O dilema da inovação ganha a pauta: por um lado inovações incrementais no caminho da eficiência, por outro as aventuras disruptivas que podem representar uma nova fronteira de exploração (e sobrevivência) para as organizações.

Contudo, como bem apresentado no livro Liderança e Disrupção, as forças para uma cultura incremental representam as ameaças para se construir uma cultura disruptiva.

Organizações ambidestras: caminho para inovação incremental e disruptiva
Qual o papel da liderança? Prover o ambiente. Na fala de Bezos, líder da Amazon, exemplo de organização ambidestra:

“Não tenho todas as ideias. Esse não é meu trabalho. Meu trabalho é construir uma cultura de inovação”.[i]

A insanidade da disrupção envolve o risco dessas iniciativas. Aproveitar e melhorar a forma atual de fazer é o caminho clássico de Pesquisa e Desenvolvimento. Reduzir custos, trabalhar com o tangível.

Projeto de payback claro: investimento com retorno esperado.

Por sua vez os projetos disruptivos apresentam alto risco. São tiros no escuro. Envolvem exploração de uma nova forma de fazer.

Percebo que você está sugerindo que façamos um investimento de milhões de dólares em um mercado que pode ou não existir, mas que é certamente menor do que nosso mercado atual, para desenvolver um produto que os clientes podem ou não querer, usando um modelo de negócio que quase certamente nos dará margens de lucro menores que nossas linhas de produtos atuais.[ii]

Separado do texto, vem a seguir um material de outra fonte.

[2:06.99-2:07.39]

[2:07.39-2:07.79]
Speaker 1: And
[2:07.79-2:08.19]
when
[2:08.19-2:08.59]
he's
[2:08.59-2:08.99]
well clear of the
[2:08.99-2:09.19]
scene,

Quantas empresas maduras e com o olhar racional avançariam com esse tipo de projeto? Pense na Netflix que já dominando um mercado de DVD por correio se auto sabota apostando no modelo streaming que no curto prazo concorre com sua “vaca leiteira”[iii].

Olhando hoje parece óbvio, mas faça o exercício de imaginar o risco naquela tomada de decisão. Ingredientes de coragem e insanidade são absolutamente necessários para liderança.

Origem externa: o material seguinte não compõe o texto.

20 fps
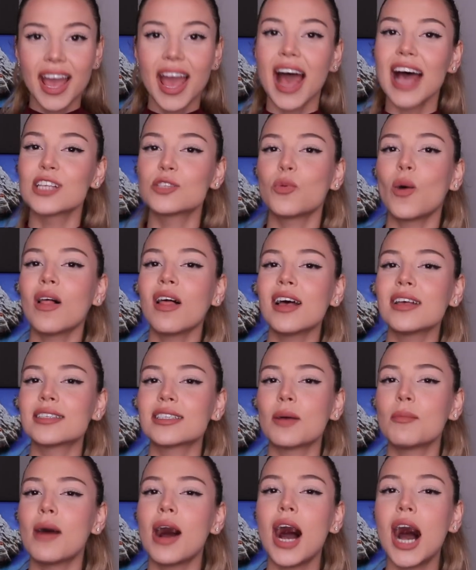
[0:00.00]
as well as
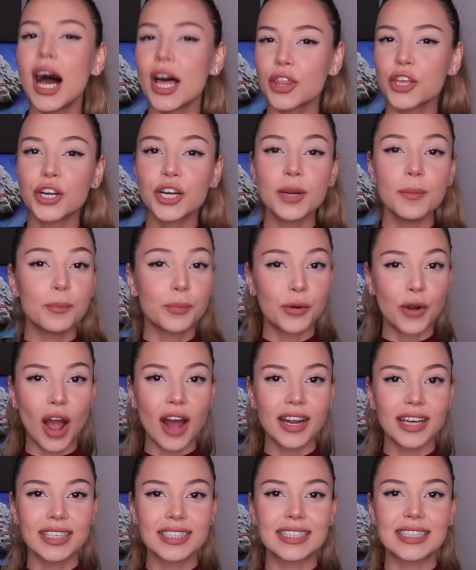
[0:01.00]
some other
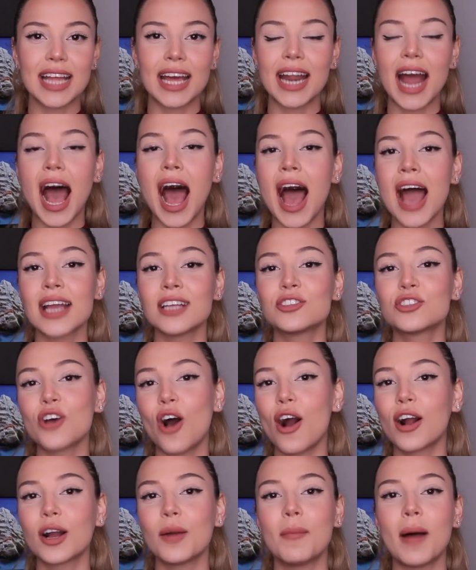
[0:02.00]
products that I
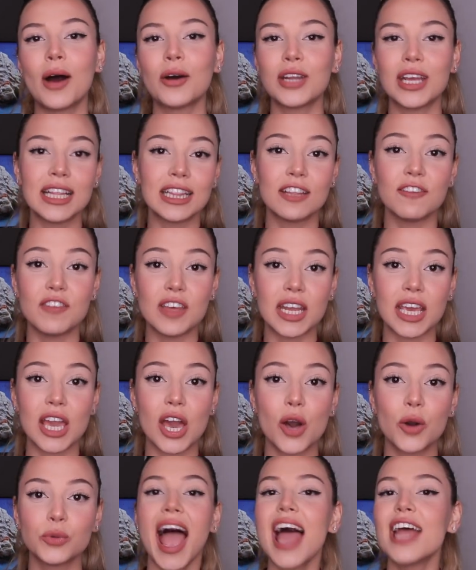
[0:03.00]
talk about in the video.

A briga de cultura da inovação

A fala anterior de Bezos tem grande validade por representar o papel da liderança. A ambidestria (conseguir fomentar exploração e aproveitamento na mesma organização) exige gerenciar duas culturas completamente distintas.

Os incentivos e a forma de lidar com os processos dos dois times são opostos. O que fomenta um, destrói o outro.

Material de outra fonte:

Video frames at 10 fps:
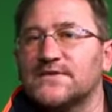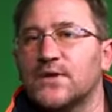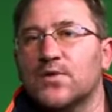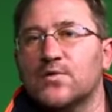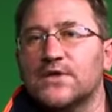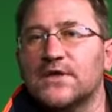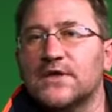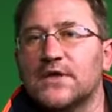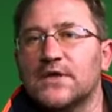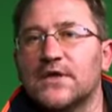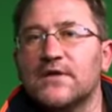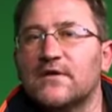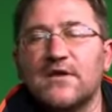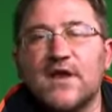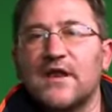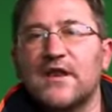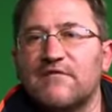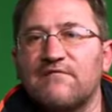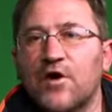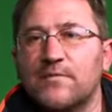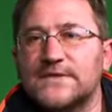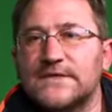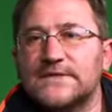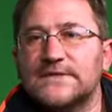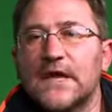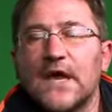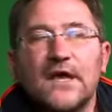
sold in pharmacies.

Você está nos advertindo de que teremos sérios problemas organizacionais enquanto fazemos esse investimento, e nosso negócio atual está implorando por recursos. Diga-me novamente: por que deveríamos fazer esse investimento?

Não existe caminho fácil (clique aqui e veja um exemplo de iniciativa de movimento de inovação aberta).

Tudo parece óbvio quando olhamos para trás. Google, whatsapp, Uber. Novas tecnologias e formas de operar mercados que impactam em diversos modo nossos modelos de negócio.

Disrupções recentes, e esse jogo é parte natural do nosso enredo. Assim sendo, Mude ou Morra. Quem não entender o jogo de inovar estará fora do mercado. Mais do ser uma startup, entender e pensar como uma startup.

Uma nova cultura necessária para sobrevivência. É necessário o posicionamento seja para organizações seja para profissionais, protagonistas de suas carreiras (caso não se sinta um, cuidado!).

Inovação e crescimento

O desafio da liderança é construir a navegação entre o crescimento hoje e o crescimento futuro. São forças que podem ser conflitantes. Enquanto no hoje o foco deve recair sobre inovações incrementais e a tal busca por eficiência, o longo prazo exige a tal abertura para inovação mais disruptiva.